I’m blogging today from another conference — the Colorado Learning and Teaching with Technology (COLTT) conference. The keynote speaker is Richard Katz, the VP of Educause.
It’s an old story by now that digital technology has completely changed how we access media — nobody under 30 reads newspapers, and newspapers haven’t responded with a new business model to allow them to generate revenue from online sources. The advent of Craig’s List is the canonical example of this — the newspapers lost their classifieds revenue by not taking Craig’s List seriously. They thought their corner of the market was secure. As Colbert said, “Knock knock.” “Who’s there?” “The death of newspapers.”
Is that fair? Will we see the death of newspapers in our lifetime? It seems likely. News reporting as an enterprise won’t die, of course, but newspapers as an institution (not just an industry) seem to be going the way of the dodo.
We also have more computing power and functionality than ever before. Consider the iPhone — it’s breathtaking when juxtaposed with the mainframes of decades before. And digital technology has certainly changed how science communicates. Think about how scientists communicated in the age of Einstein. Ideas were communicated via handwritten letter, sent through traditional post. Nowadays we can get 10 colleagues’ comments on a paper, within a day, with tracked changes. This has been very liberating for the exchange of scientific ideas. We can advance faster, perhaps, today, with the ease of communication. (On the other hand, it takes so much time to keep up with all the communication, much of which is watered-down in content because it’s too darned easy, so does it come out in the wash?).
Katz’ bottom line: technology is reducing the amount of busy-work in the scientific enterprise by making things easier. I’m sure that’s true, though there are some new kinds of busy-work that it creates. I know that my brain often feels fragmented, it’s harder to focus with the huge streams of information flow — listservs, blogs, emails, and papers. I believe (and I’ve seen some research to suggest it) that technology is changing the way my brain works (and not for the better) resulting in reduced attention span and all that. Katz cautions that now there is so much information, too, that we’re exposed to a lot of disinformation. We use truthiness to intuitively sift among all the different stories out there. It’s impossible to apply logical analysis to the entire internet firehose, so we have to resort to heuristics to decide what to believe. We also resort to the wisdom of the crowd to decide what to believe (eg., ratemyprofessor.com).
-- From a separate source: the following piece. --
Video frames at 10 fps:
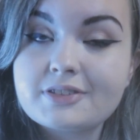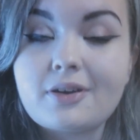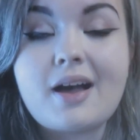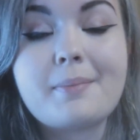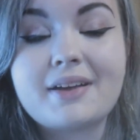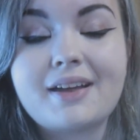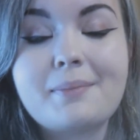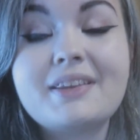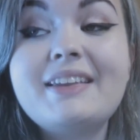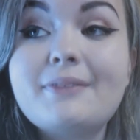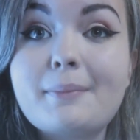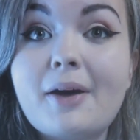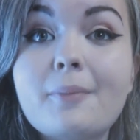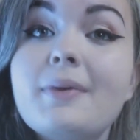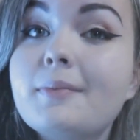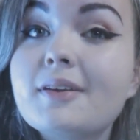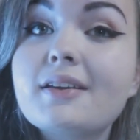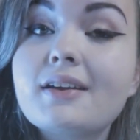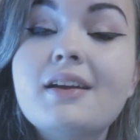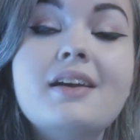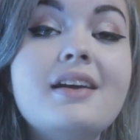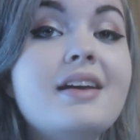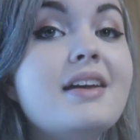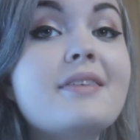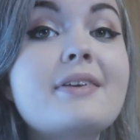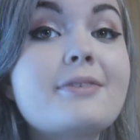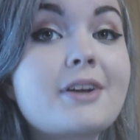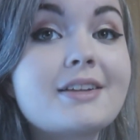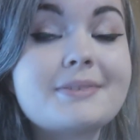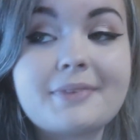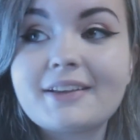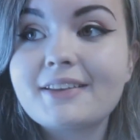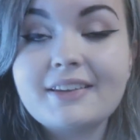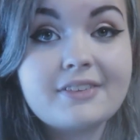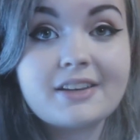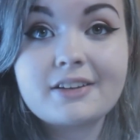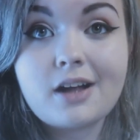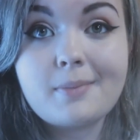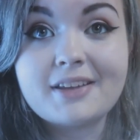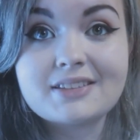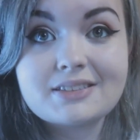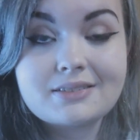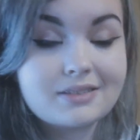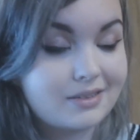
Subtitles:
So I'm gonna leave them out. Maybe if I forgot something, leave it in the comments.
Katz also says that we’re workig harder now, as academics, than ever before. Academics are burning out at high rates, and we’re becoming less civil as a result.
What about our students? I’ve posted before on the impact of the digital age on our classrooms. Students aren’t coming to class as much, he says, and so we need to use new media to its best effect to help promote this declining engagement. Why haven’t we figured out how to use digital technology to do decentralized education, he asks? Even in the Open University, (an entirely online university) students aren’t showing up in the organized chat rooms. This is something we need to figure out how to do well.
The take-home message isn’t too surprising — digital technology is always getting better, and it’s allowing us to do profoundly big things. However, the scholarship enterprise needs to adapt to the new technology, and the modern university will likely change to reflect these new technologies. Universities are likely to be less about “place,” and more situated in virtual environments.